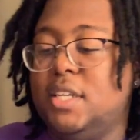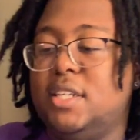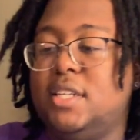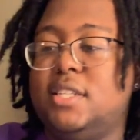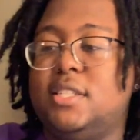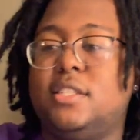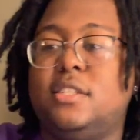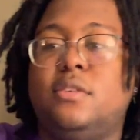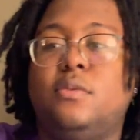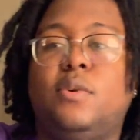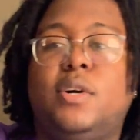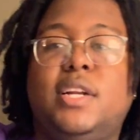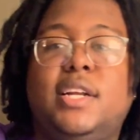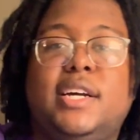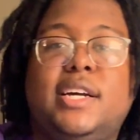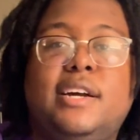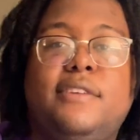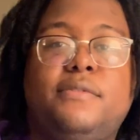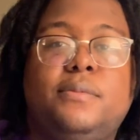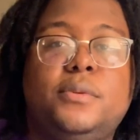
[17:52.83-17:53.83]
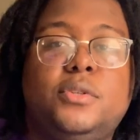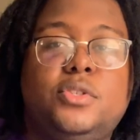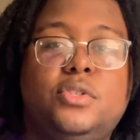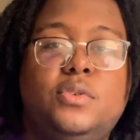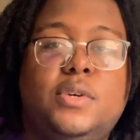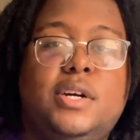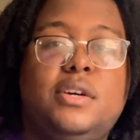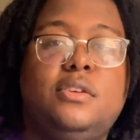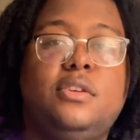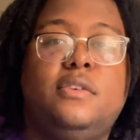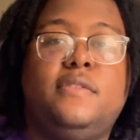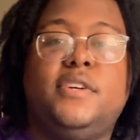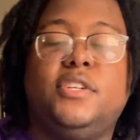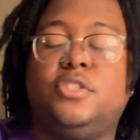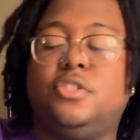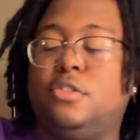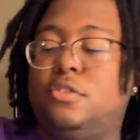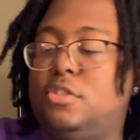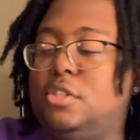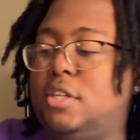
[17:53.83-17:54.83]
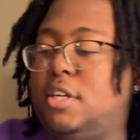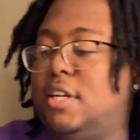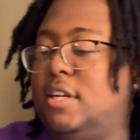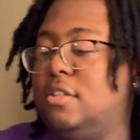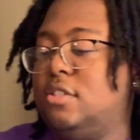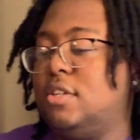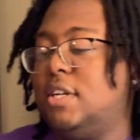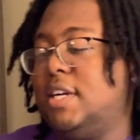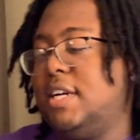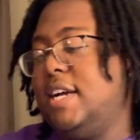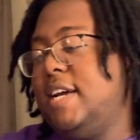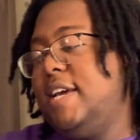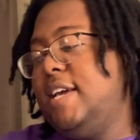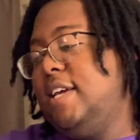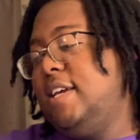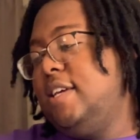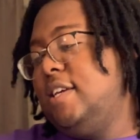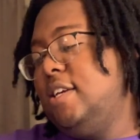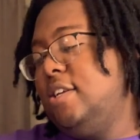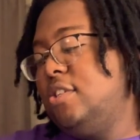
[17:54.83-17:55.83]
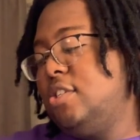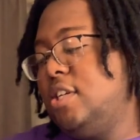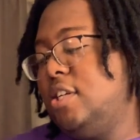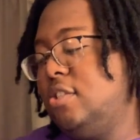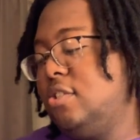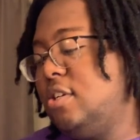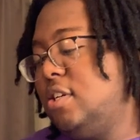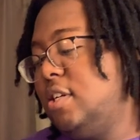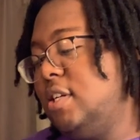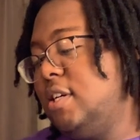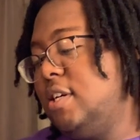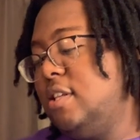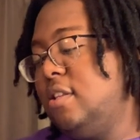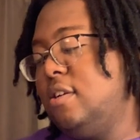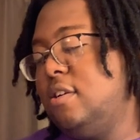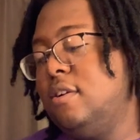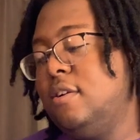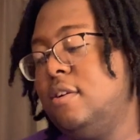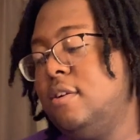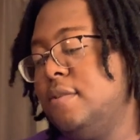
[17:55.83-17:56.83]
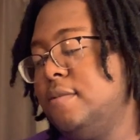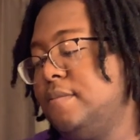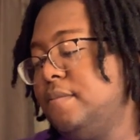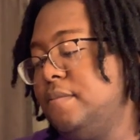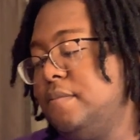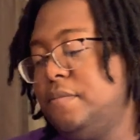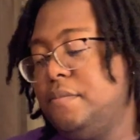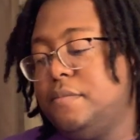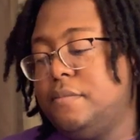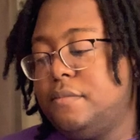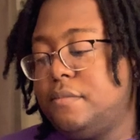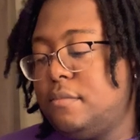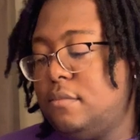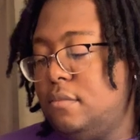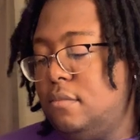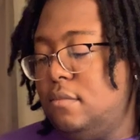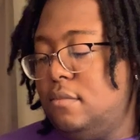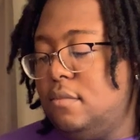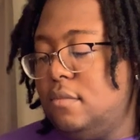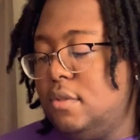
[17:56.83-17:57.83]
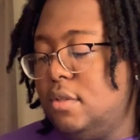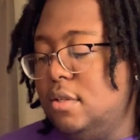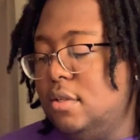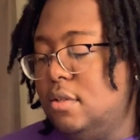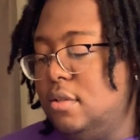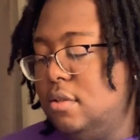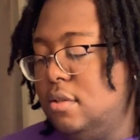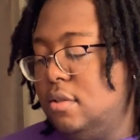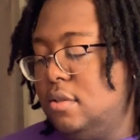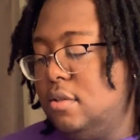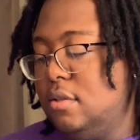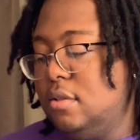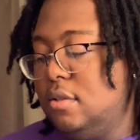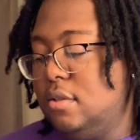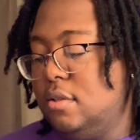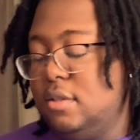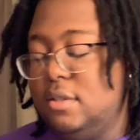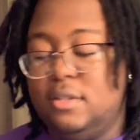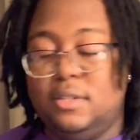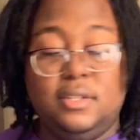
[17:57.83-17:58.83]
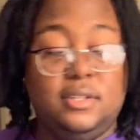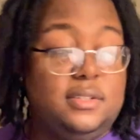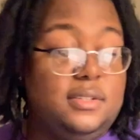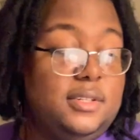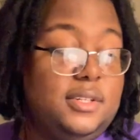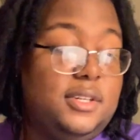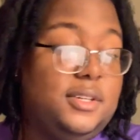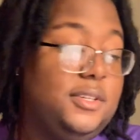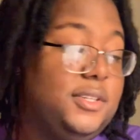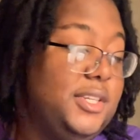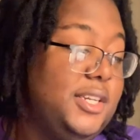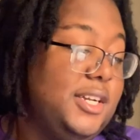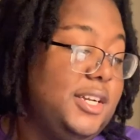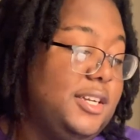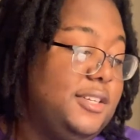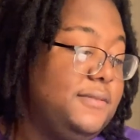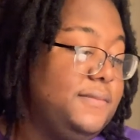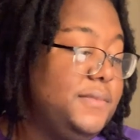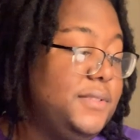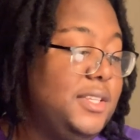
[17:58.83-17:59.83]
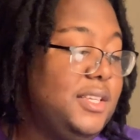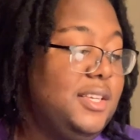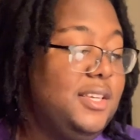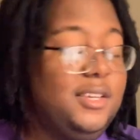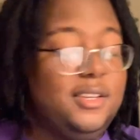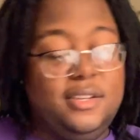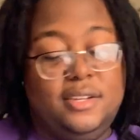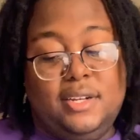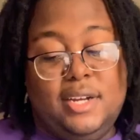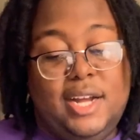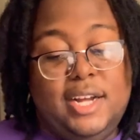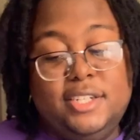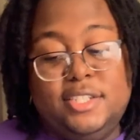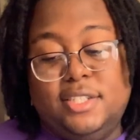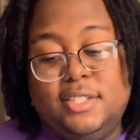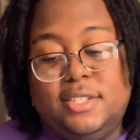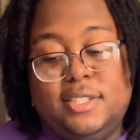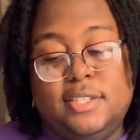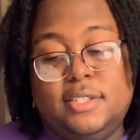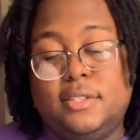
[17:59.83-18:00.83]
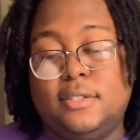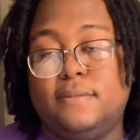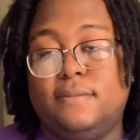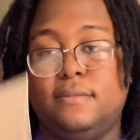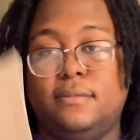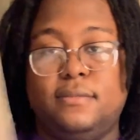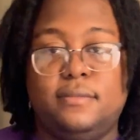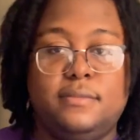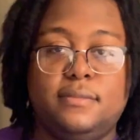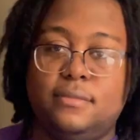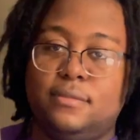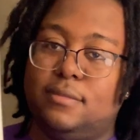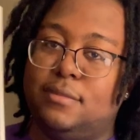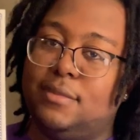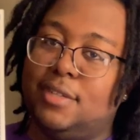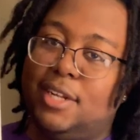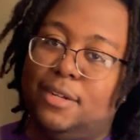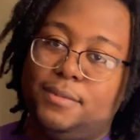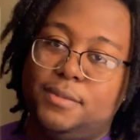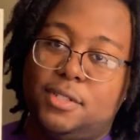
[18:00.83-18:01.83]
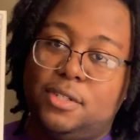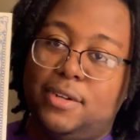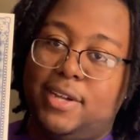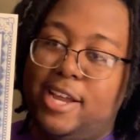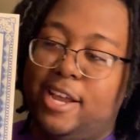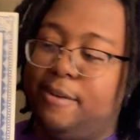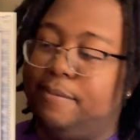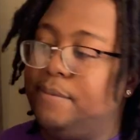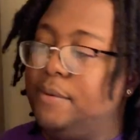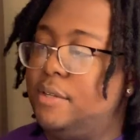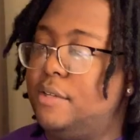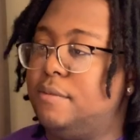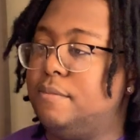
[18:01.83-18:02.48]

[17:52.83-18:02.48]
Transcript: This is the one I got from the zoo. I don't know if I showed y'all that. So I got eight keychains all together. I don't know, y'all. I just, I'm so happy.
_ _ _ _ _ _ _
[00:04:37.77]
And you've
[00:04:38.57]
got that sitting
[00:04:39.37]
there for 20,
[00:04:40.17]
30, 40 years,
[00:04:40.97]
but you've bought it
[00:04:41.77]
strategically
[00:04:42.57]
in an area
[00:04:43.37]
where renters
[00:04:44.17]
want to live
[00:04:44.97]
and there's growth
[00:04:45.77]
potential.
_ _ _ _ _ _ _
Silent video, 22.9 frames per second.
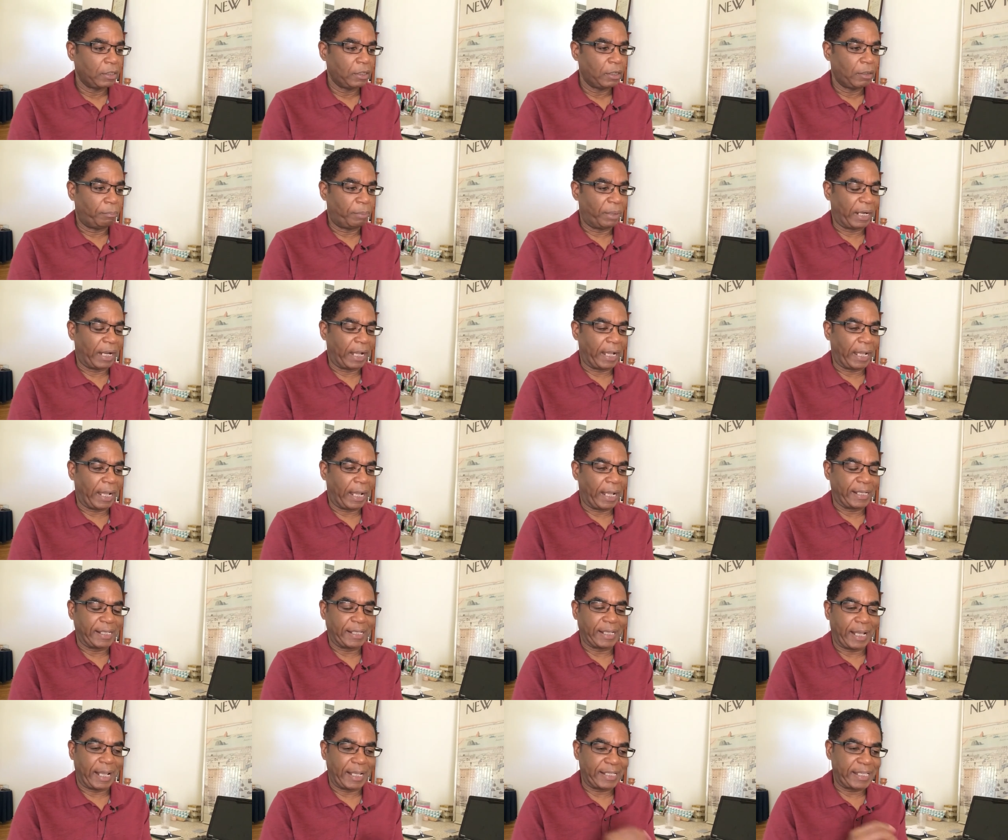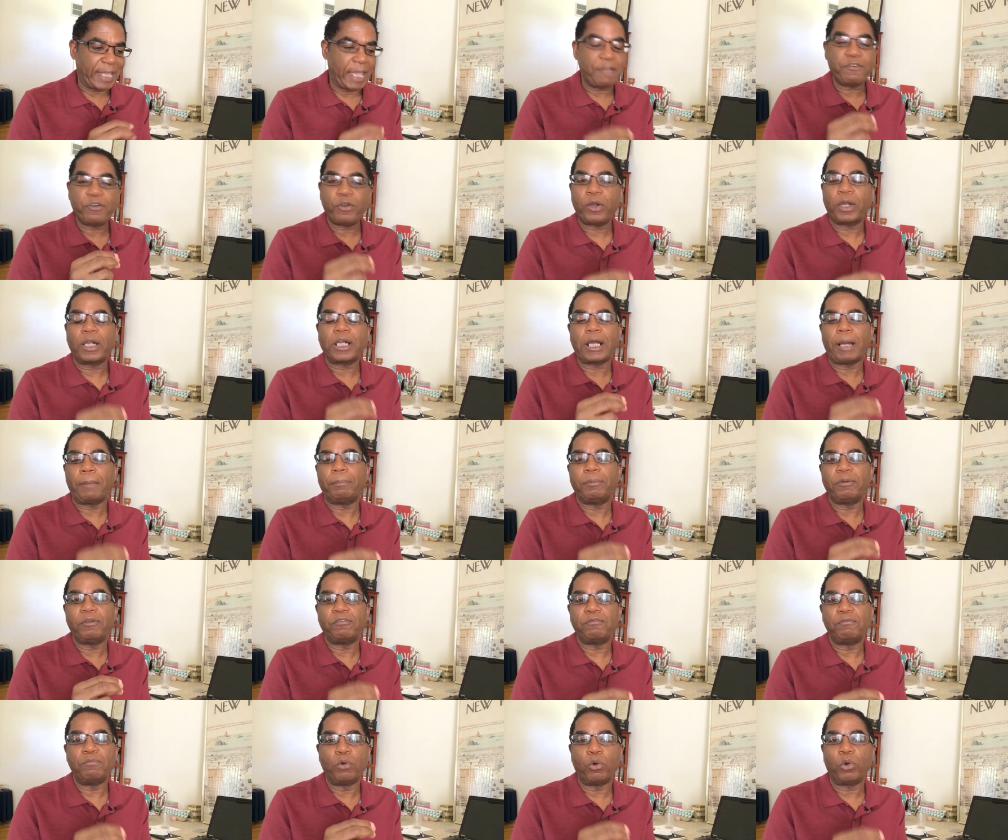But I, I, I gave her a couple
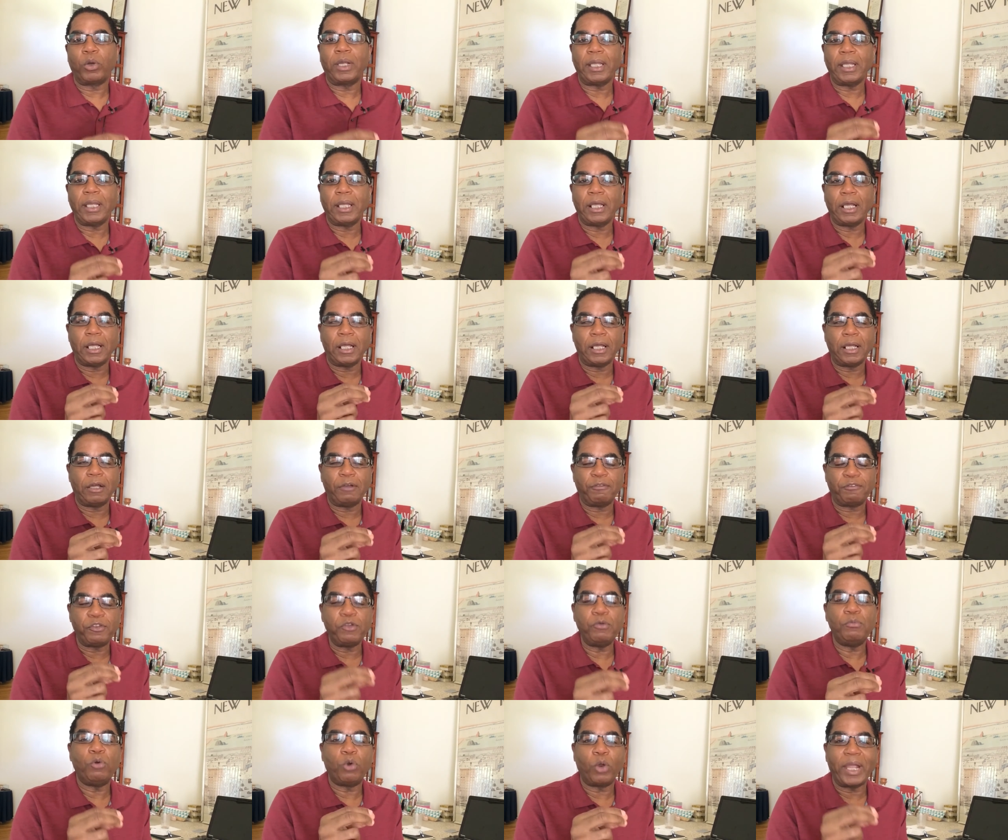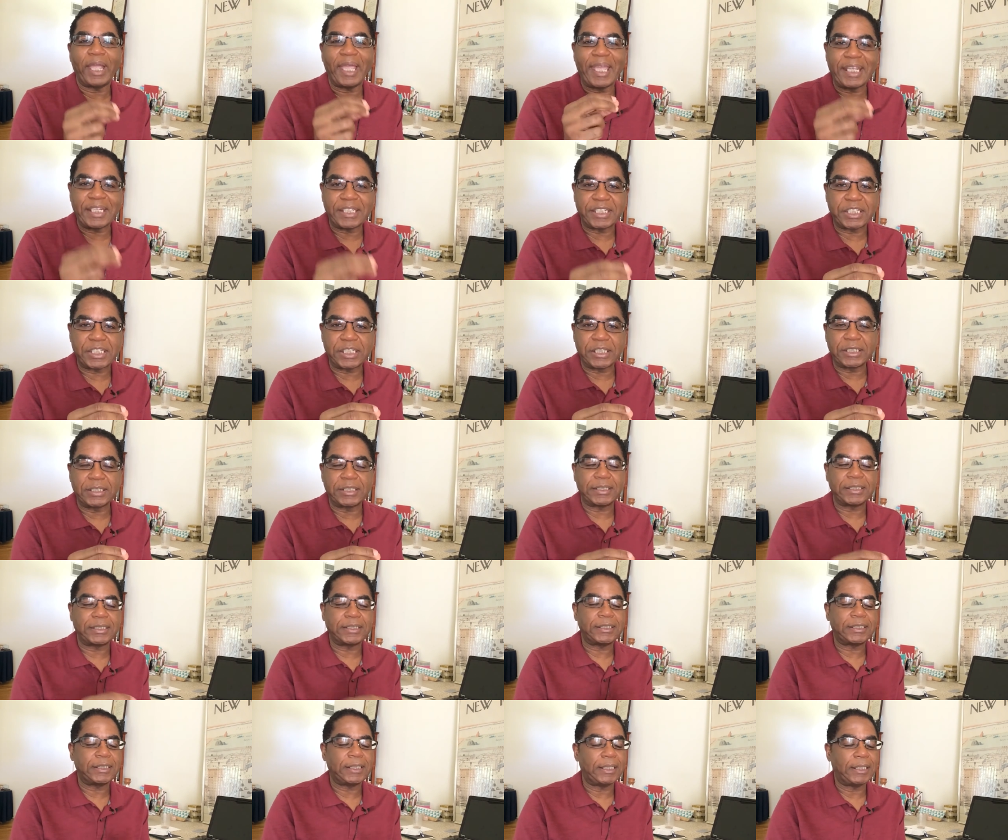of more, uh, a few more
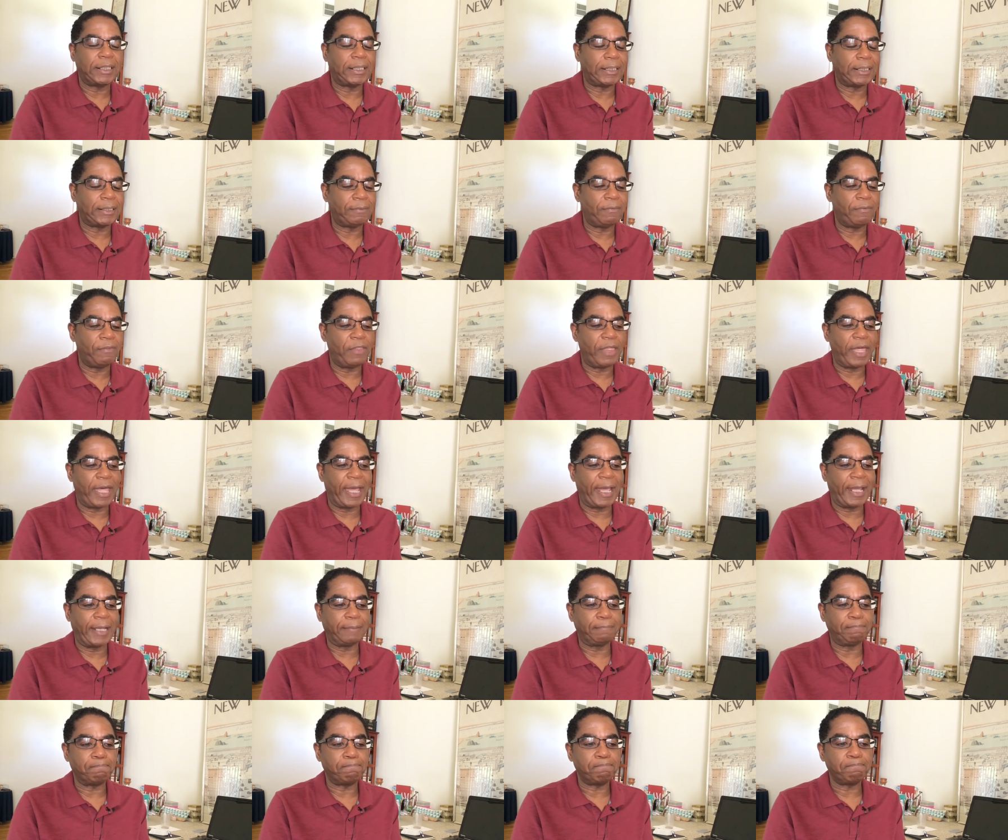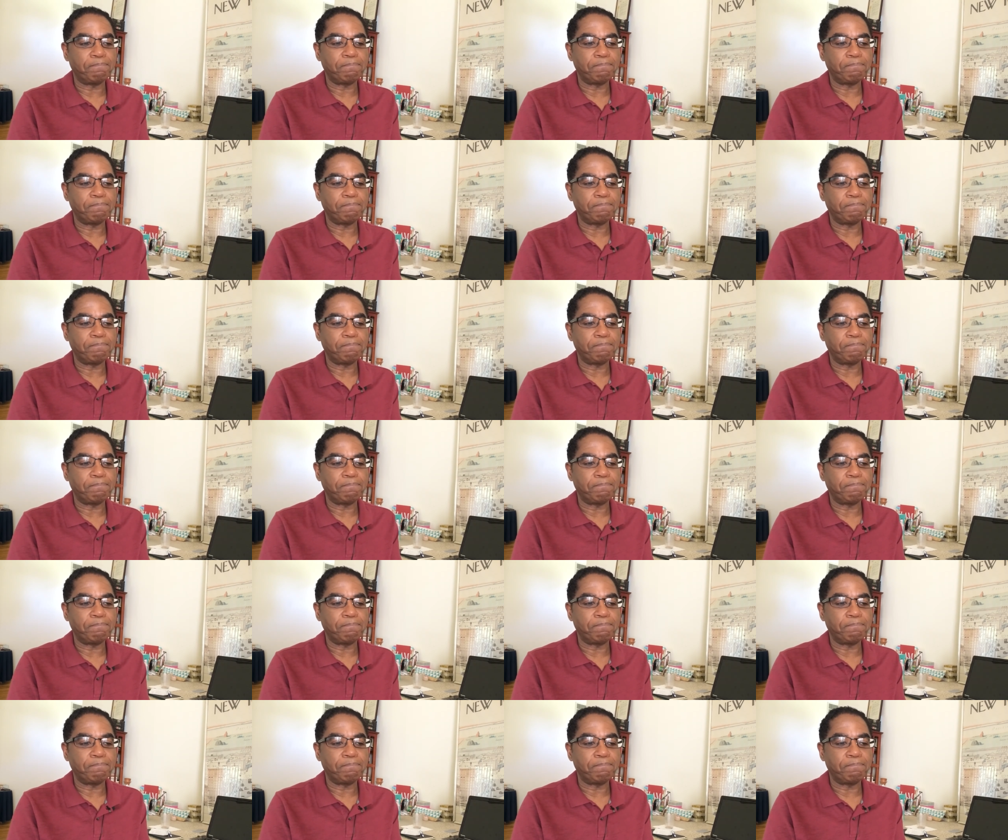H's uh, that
_ _ _ _ _ _ _
Copy the lines above exactly, starting at the one with "[17:52.83-17:53.83]" and ending at the one with "[17:52.83-18:02.48]", both included. Leave out any pictures and add nothing else.

[17:52.83-17:53.83]
[17:53.83-17:54.83]
[17:54.83-17:55.83]
[17:55.83-17:56.83]
[17:56.83-17:57.83]
[17:57.83-17:58.83]
[17:58.83-17:59.83]
[17:59.83-18:00.83]
[18:00.83-18:01.83]
[18:01.83-18:02.48]

[17:52.83-18:02.48]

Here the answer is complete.